From The Farmington Observer:
Farmington City Council members voiced strong opinions at a recent study session that paying for the regional bus service is no longer the “smart” thing to do.
That led Mayor Tom Buck to conclude that when the council votes to opt in or out of the Suburban Mobility Authority for Regional Transportation in January, the city may opt out.
“I’m not really sensing a lot of ‘opt in’ energy,” he said.
The discussion came because of recent cuts to service systemwide, including in Farmington and Farmington Hills, by SMART, which serves Oakland, Wayne and Macomb counties.
Effective Dec. 12, SMART eliminated a route that ran along Orchard Lake, leaving the city with only two routes along Grand River.
The service is paid for through a .59 mill levy. Residents voted almost two years ago to authorize the SMART millage.
“To pay $250,000 for a system that doesn’t go anywhere — I have a real problem with that,” said City Councilwoman JoAnne McShane.
Councilwoman Kristin Kuiken said that with the current system, local riders can’t even get to Park and Ride locations.
“I don’t think this is adequate,” she said. “I’d rather give them a voucher and say here, get a taxi, whatever you need.”
Discussing alternatives, Buck said there has been frustration with getting data from SMART regarding the number of riders from Farmington.
McShane said she’d like to see something included in the water bill, asking residents if they use the SMART system.
“We have no idea who rides the system,” she said.
“I don’t know how you purchase services if you don’t know what you need,” said Councilman Greg Cowley.

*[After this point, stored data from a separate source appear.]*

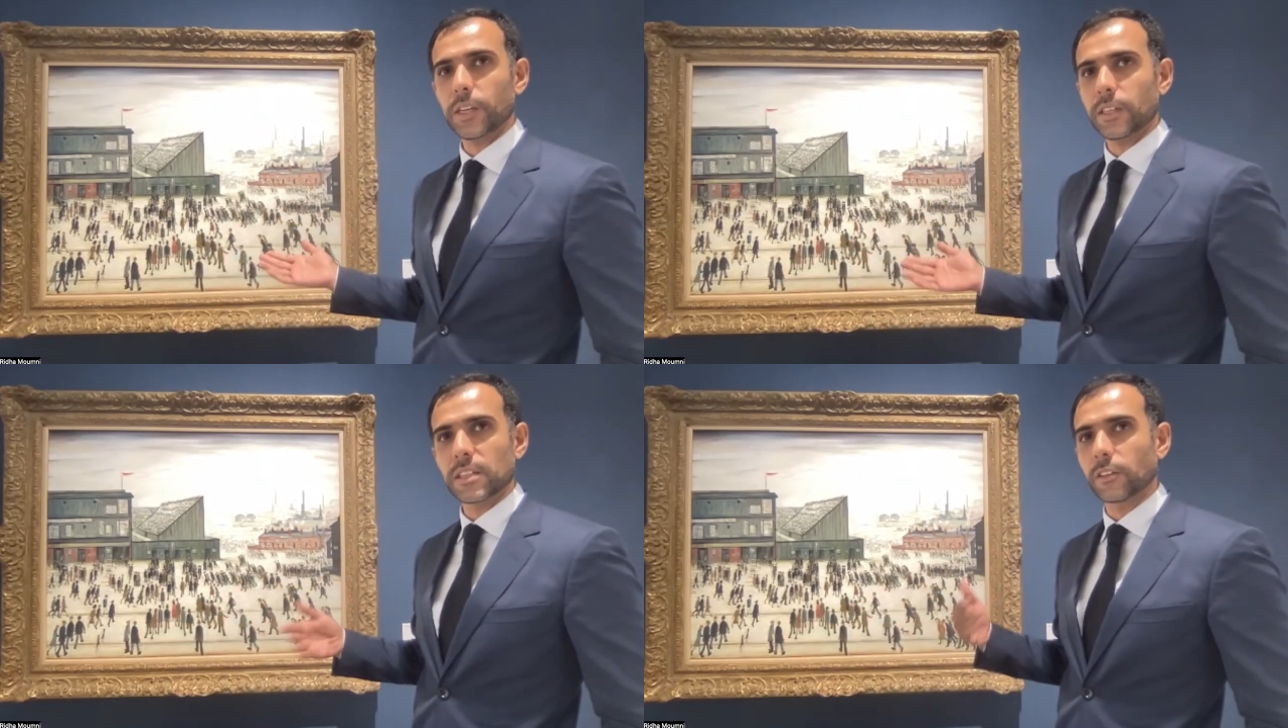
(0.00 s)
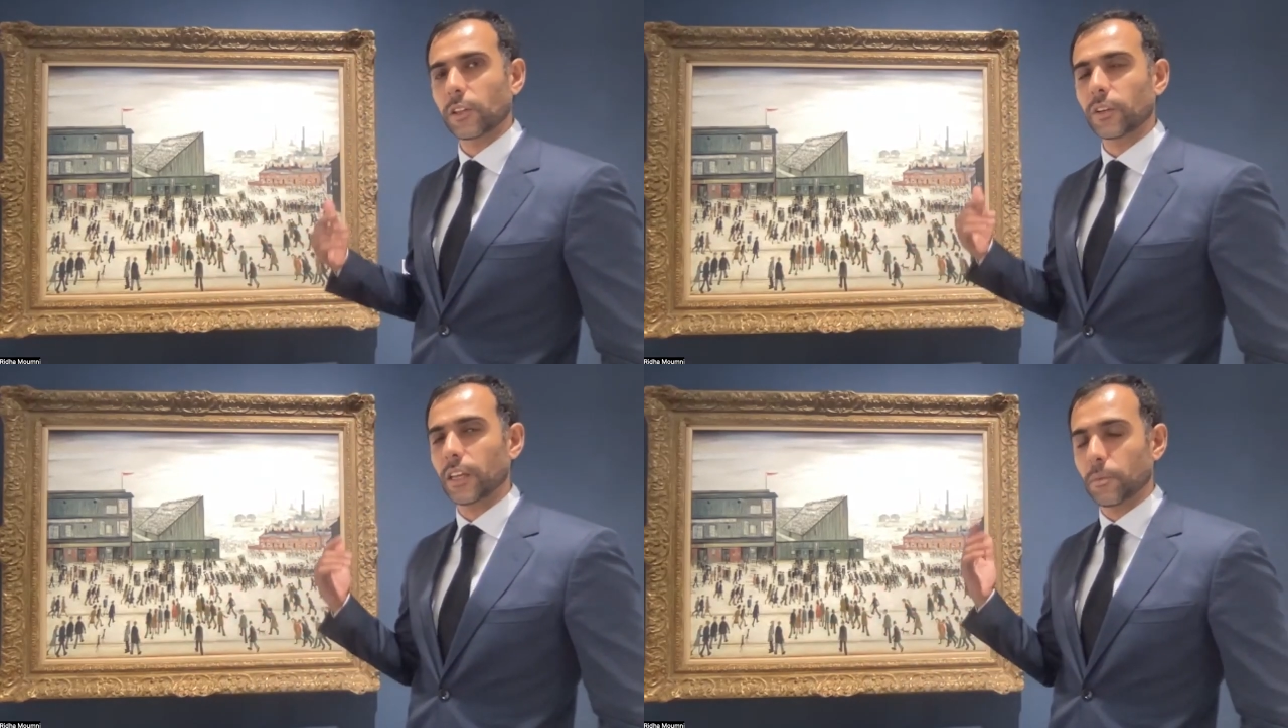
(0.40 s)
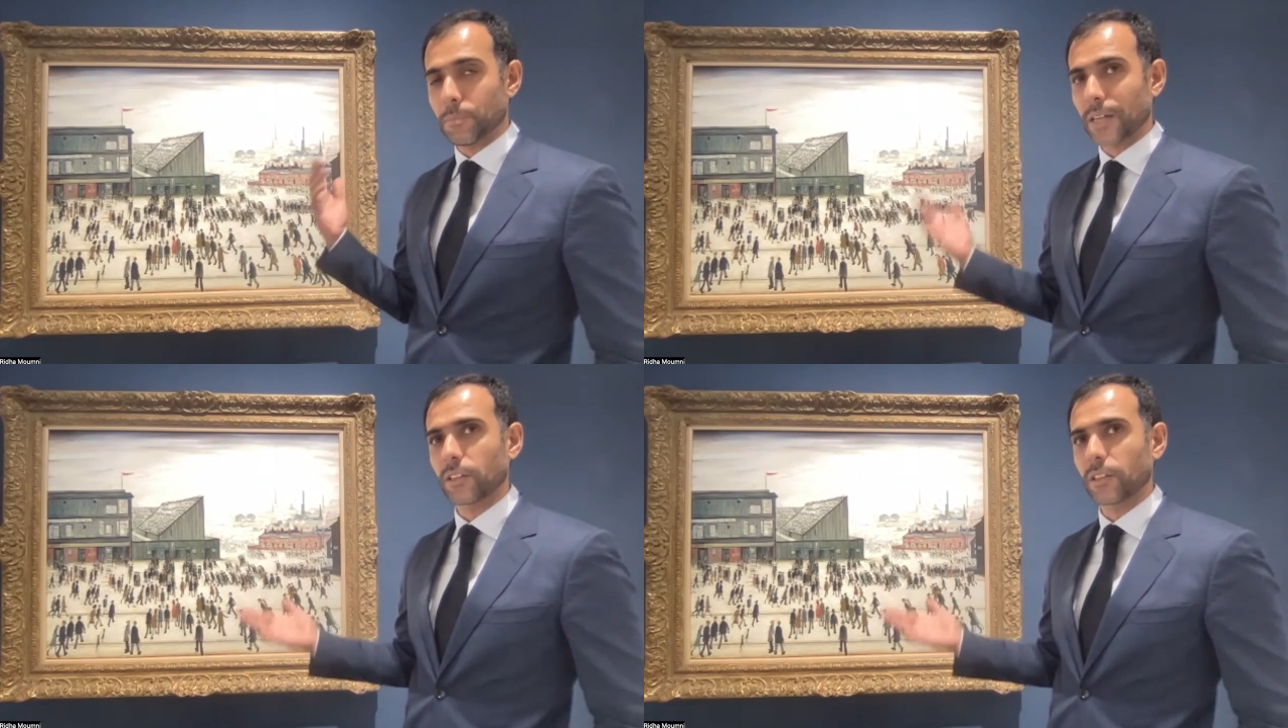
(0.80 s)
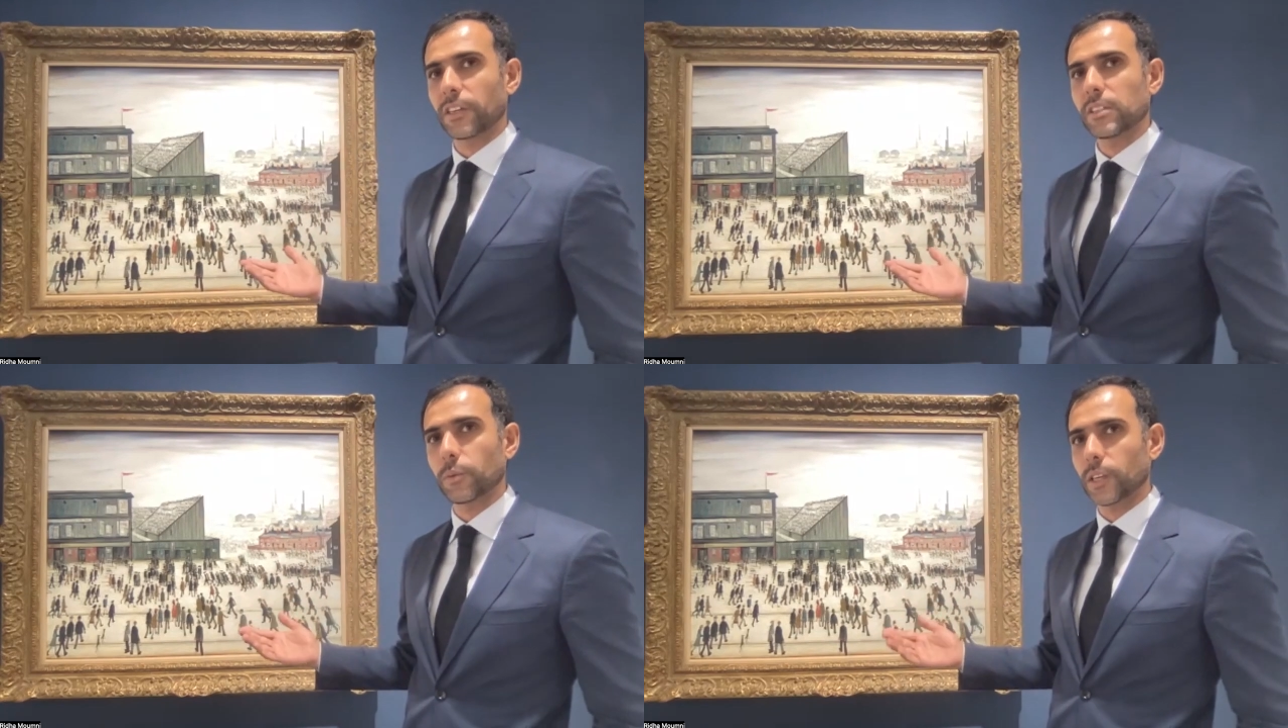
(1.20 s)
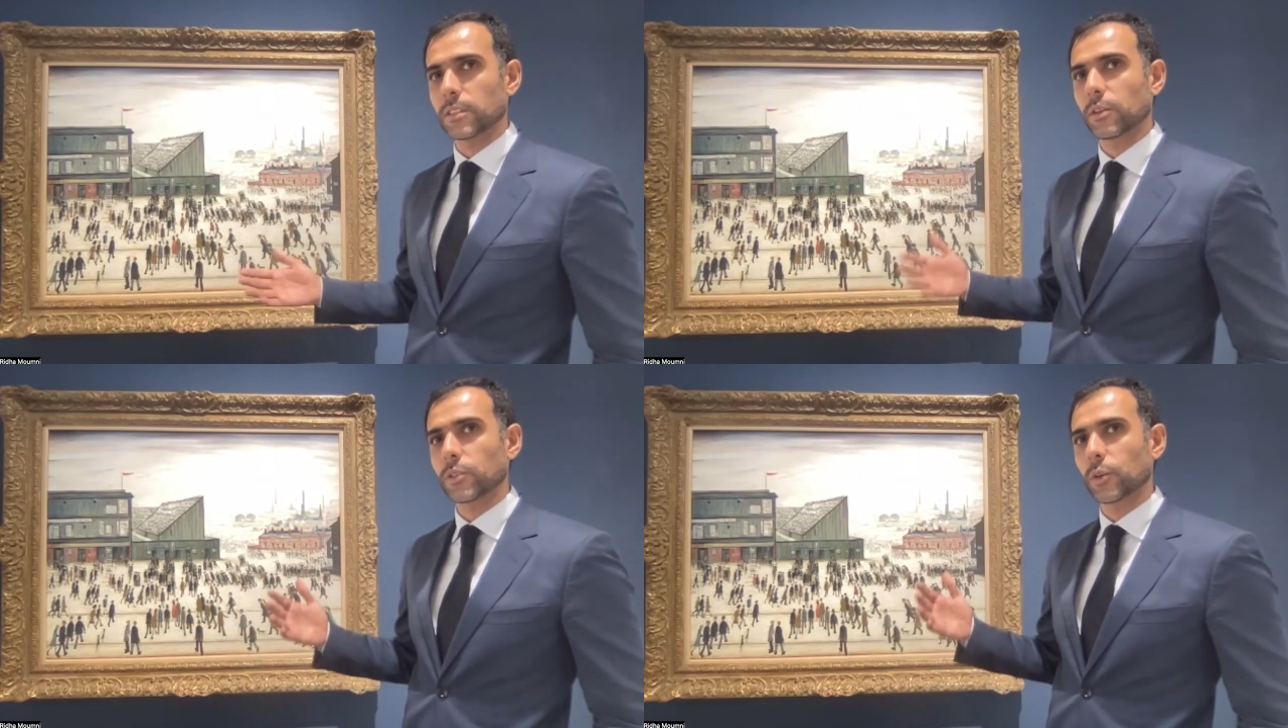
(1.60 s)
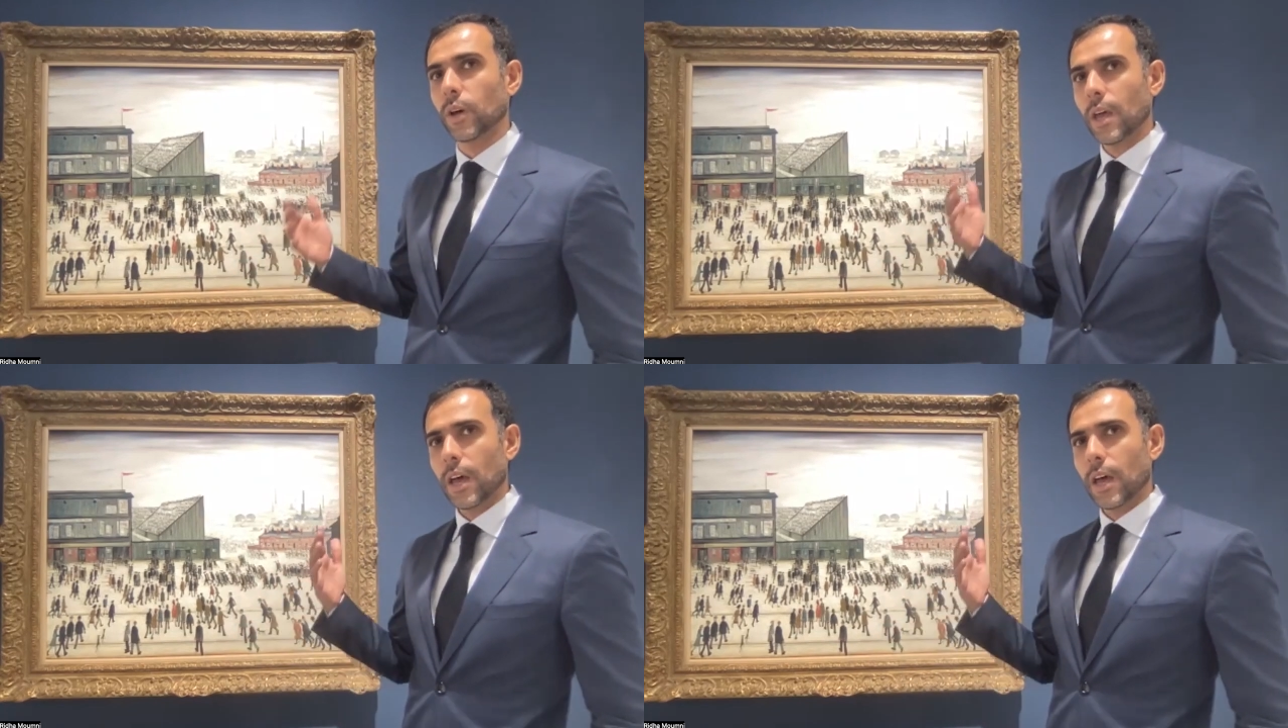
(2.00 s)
It's not only a part of history, it's also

Additionally, he said, “what troubles me is there is no guarantee that they won’t cut again next year.”
Alternatives for transit discussed include potentially partnering with Farmington Hills, Livonia and Novi.

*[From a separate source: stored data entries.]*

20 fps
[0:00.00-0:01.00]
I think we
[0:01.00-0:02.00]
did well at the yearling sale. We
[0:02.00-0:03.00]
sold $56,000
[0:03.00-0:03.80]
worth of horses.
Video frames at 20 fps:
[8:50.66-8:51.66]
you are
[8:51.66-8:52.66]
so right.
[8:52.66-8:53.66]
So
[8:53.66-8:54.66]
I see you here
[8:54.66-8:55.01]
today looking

Mayor Pro Tem Bill Galvin said that whatever happens, seniors and people with disabilities need to have transportation.
“I think we want a mass transit system,” agreed Buck. “What we don’t want is an inadequate system.”

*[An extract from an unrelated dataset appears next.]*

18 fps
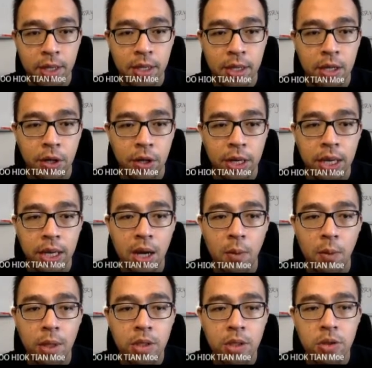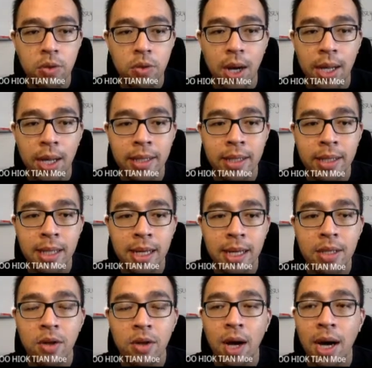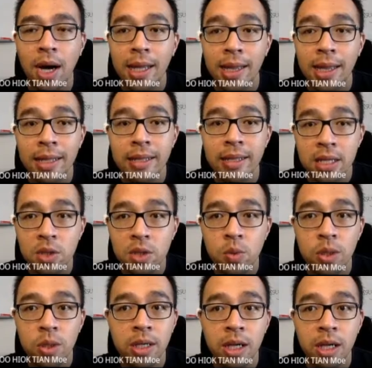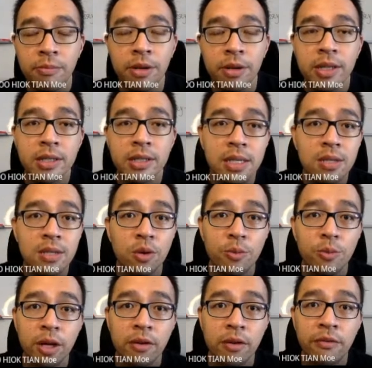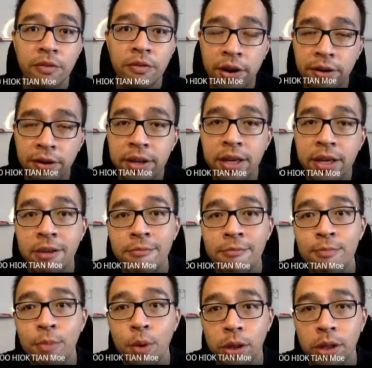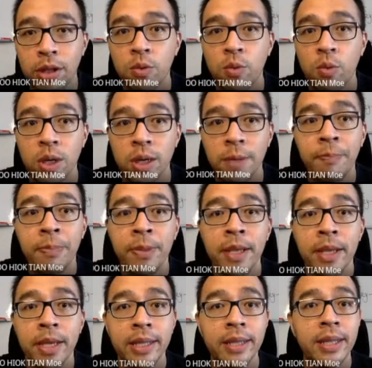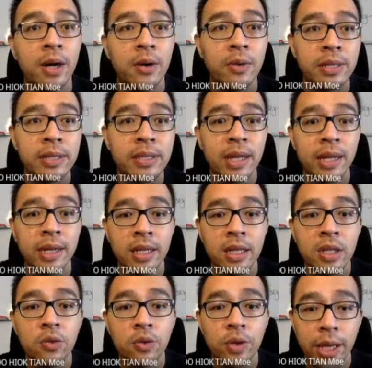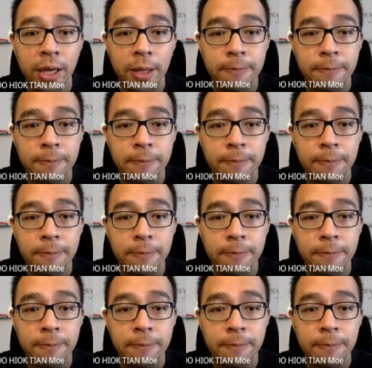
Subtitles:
Okay, I want you to underline or highlight this word because this will be a very important word in our study today.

Some cities, such as neighboring Livonia, already have opted out of SMART. That has created what some call a “hodge podge” when it comes to service, as buses don’t run through those communities.
McShane said that she thinks the city can do better than having the one route supplied by SMART.
“There’s a new business that’s waiting to happen,” she said.
Pastue will return to the council in January with information about potentially connecting with other cities, and more details about Farmington’s senior transportation system.